Problem description:
Copy each record below exactly, please, and leave its pictures out.

--- START ---

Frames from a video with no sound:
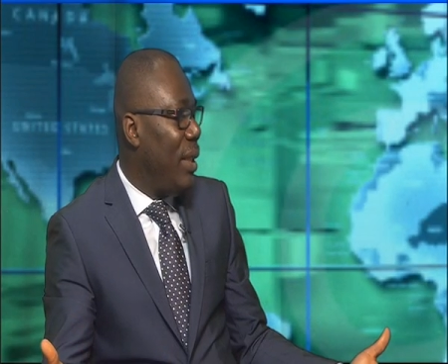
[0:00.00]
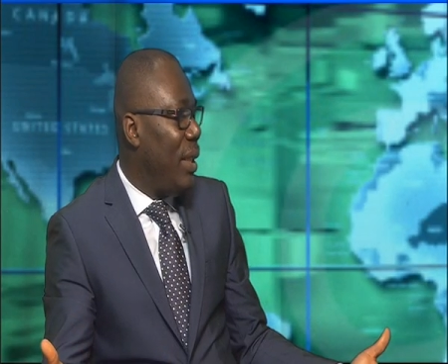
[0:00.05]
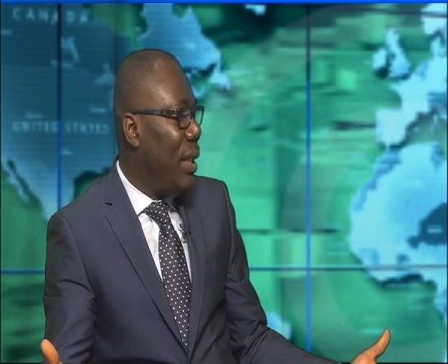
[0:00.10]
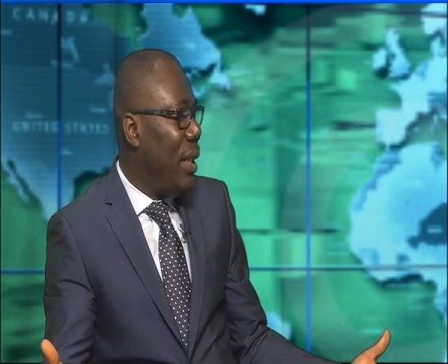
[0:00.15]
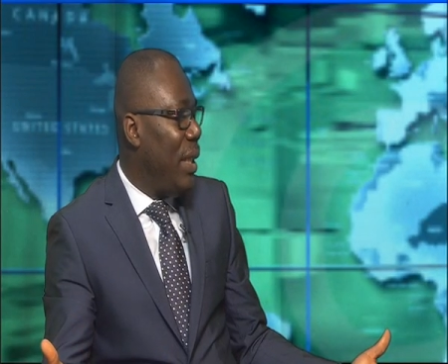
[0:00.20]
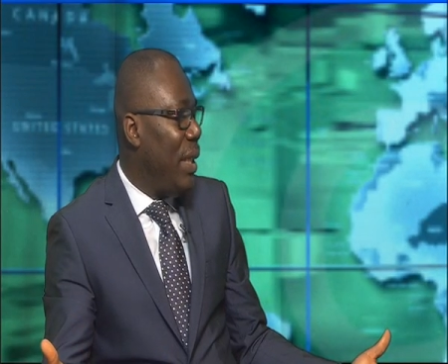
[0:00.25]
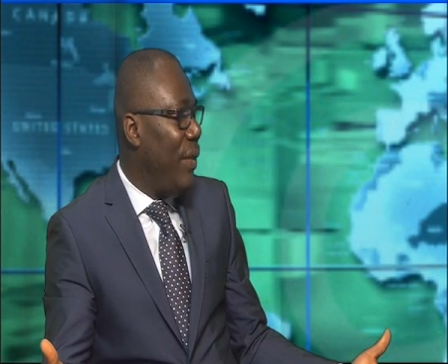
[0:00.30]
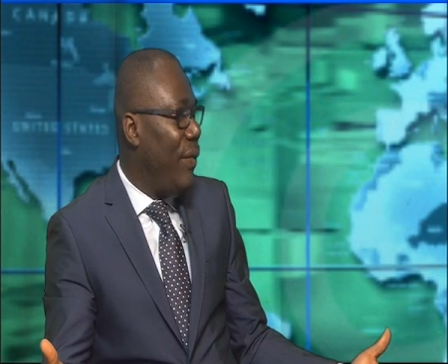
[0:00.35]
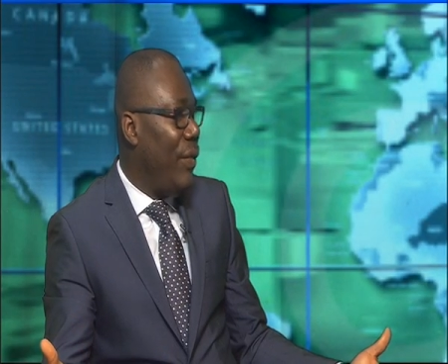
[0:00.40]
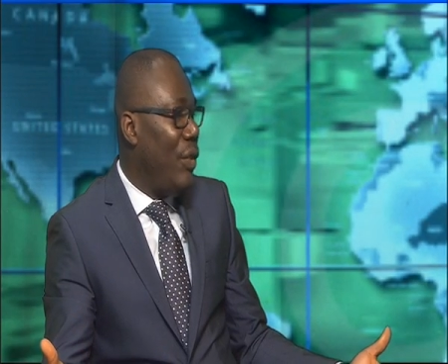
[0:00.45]

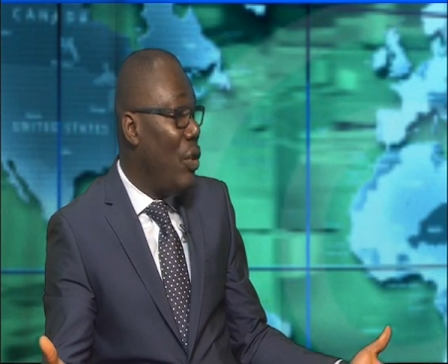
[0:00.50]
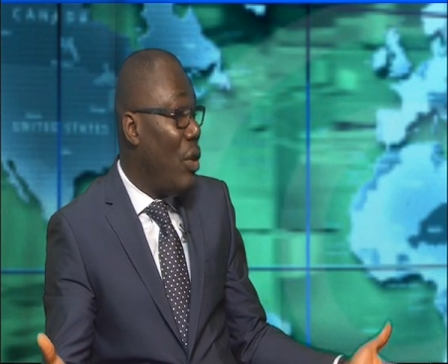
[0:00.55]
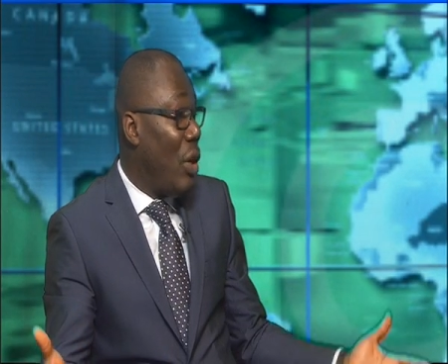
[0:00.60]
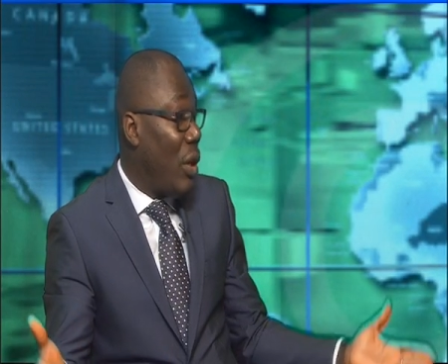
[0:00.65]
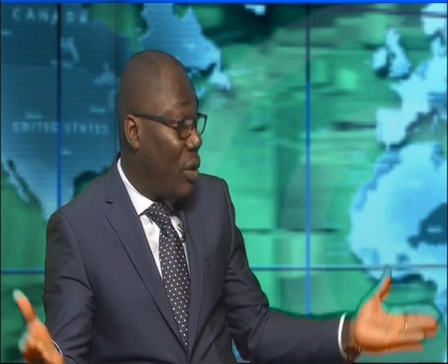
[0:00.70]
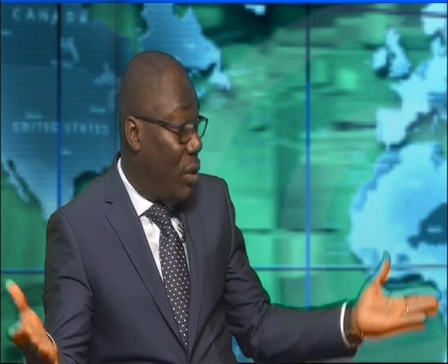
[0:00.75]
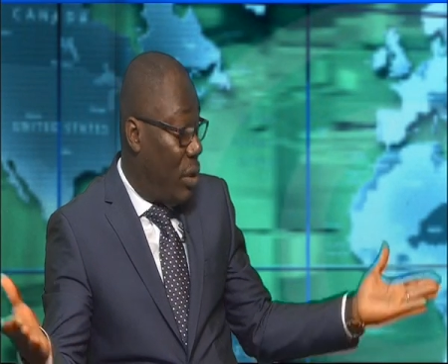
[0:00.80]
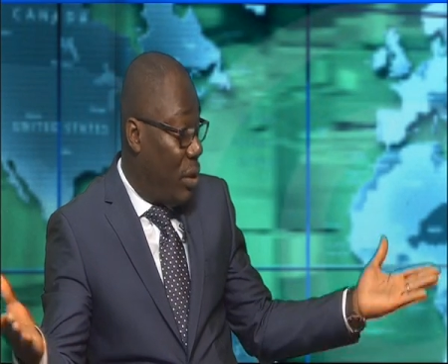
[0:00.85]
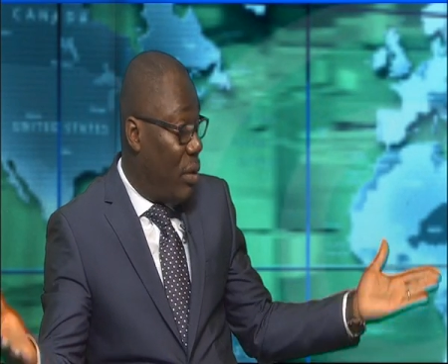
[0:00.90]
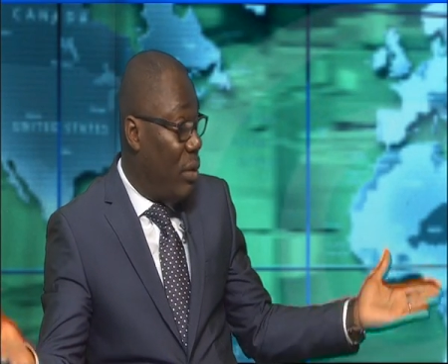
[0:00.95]
even not
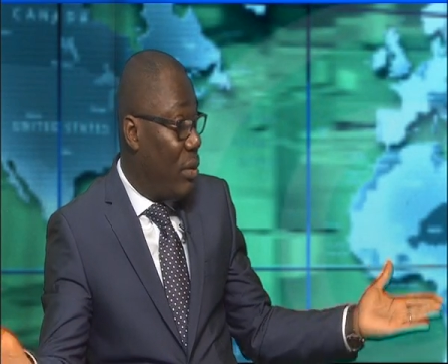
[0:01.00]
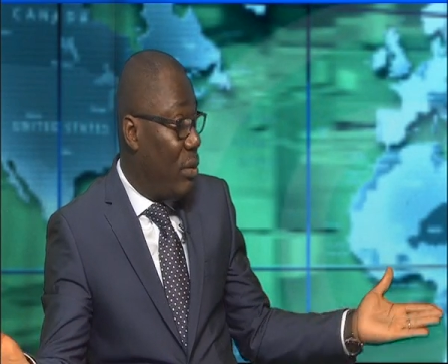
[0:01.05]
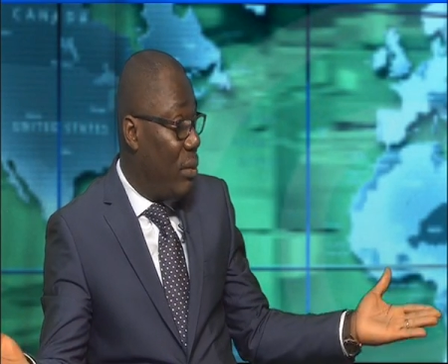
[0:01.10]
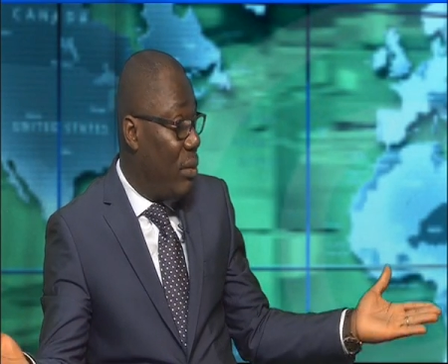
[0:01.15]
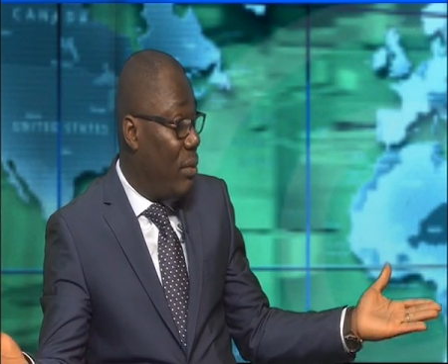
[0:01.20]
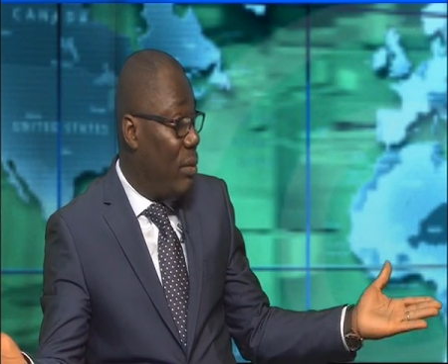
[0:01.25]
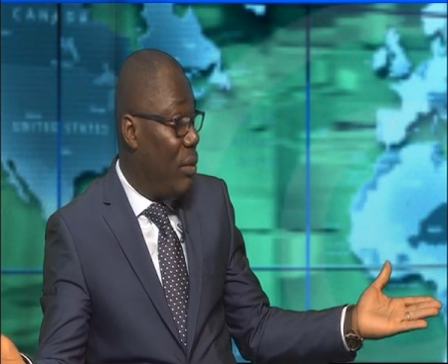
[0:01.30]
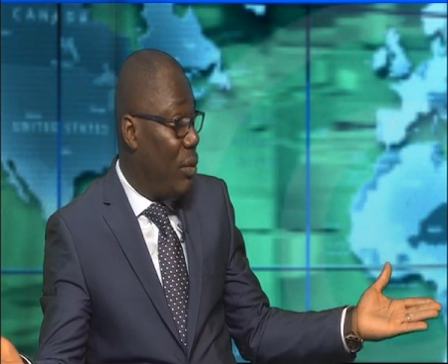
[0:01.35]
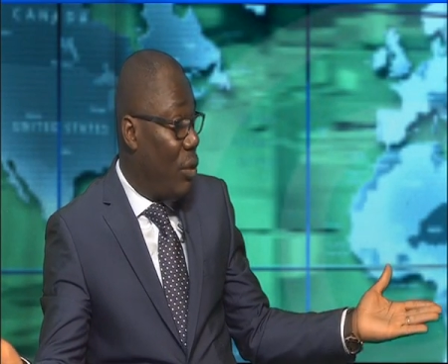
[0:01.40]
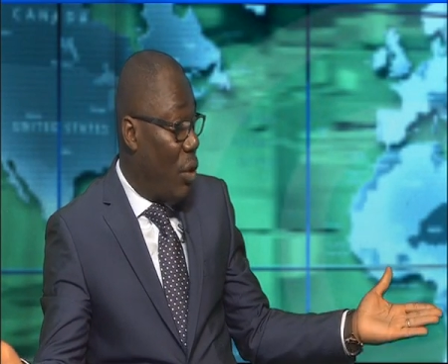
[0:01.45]

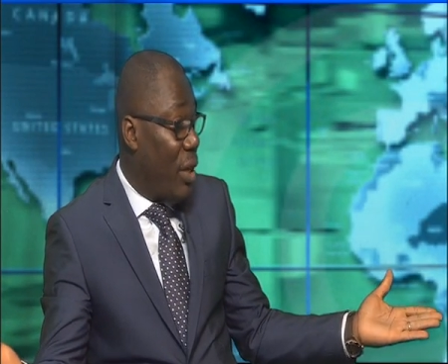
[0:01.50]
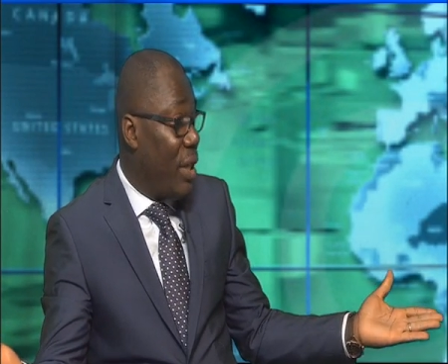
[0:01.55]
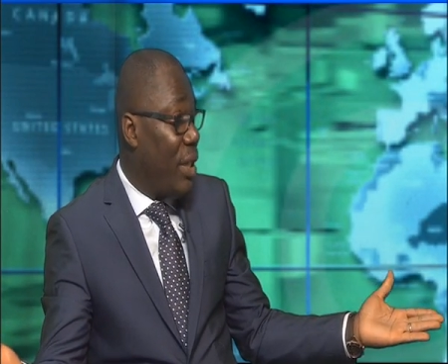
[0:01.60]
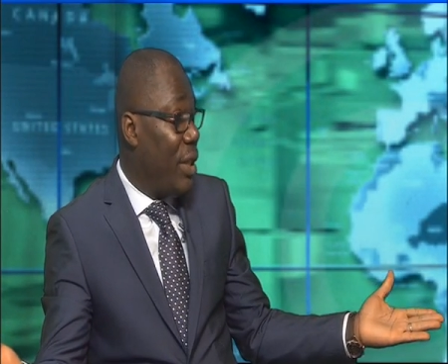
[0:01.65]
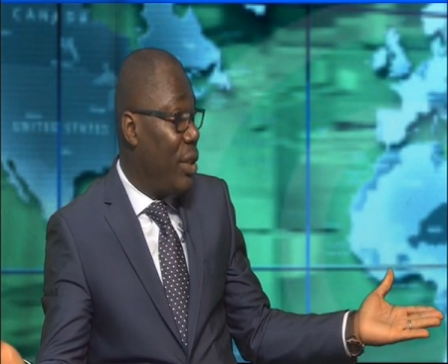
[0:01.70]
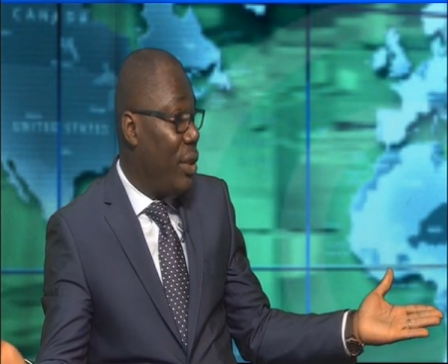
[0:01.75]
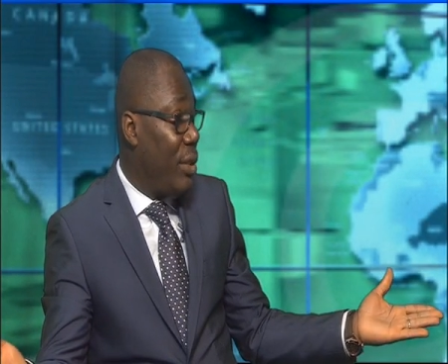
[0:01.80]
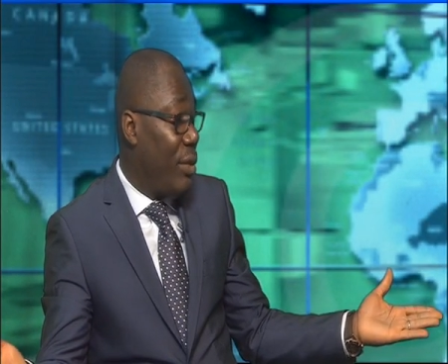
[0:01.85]
running,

--- END ---

Output for this exercise:
Frames from a video with no sound:
[0:00.00]
[0:00.05]
[0:00.10]
[0:00.15]
[0:00.20]
[0:00.25]
[0:00.30]
[0:00.35]
[0:00.40]
[0:00.45]

[0:00.50]
[0:00.55]
[0:00.60]
[0:00.65]
[0:00.70]
[0:00.75]
[0:00.80]
[0:00.85]
[0:00.90]
[0:00.95]
even not
[0:01.00]
[0:01.05]
[0:01.10]
[0:01.15]
[0:01.20]
[0:01.25]
[0:01.30]
[0:01.35]
[0:01.40]
[0:01.45]

[0:01.50]
[0:01.55]
[0:01.60]
[0:01.65]
[0:01.70]
[0:01.75]
[0:01.80]
[0:01.85]
running,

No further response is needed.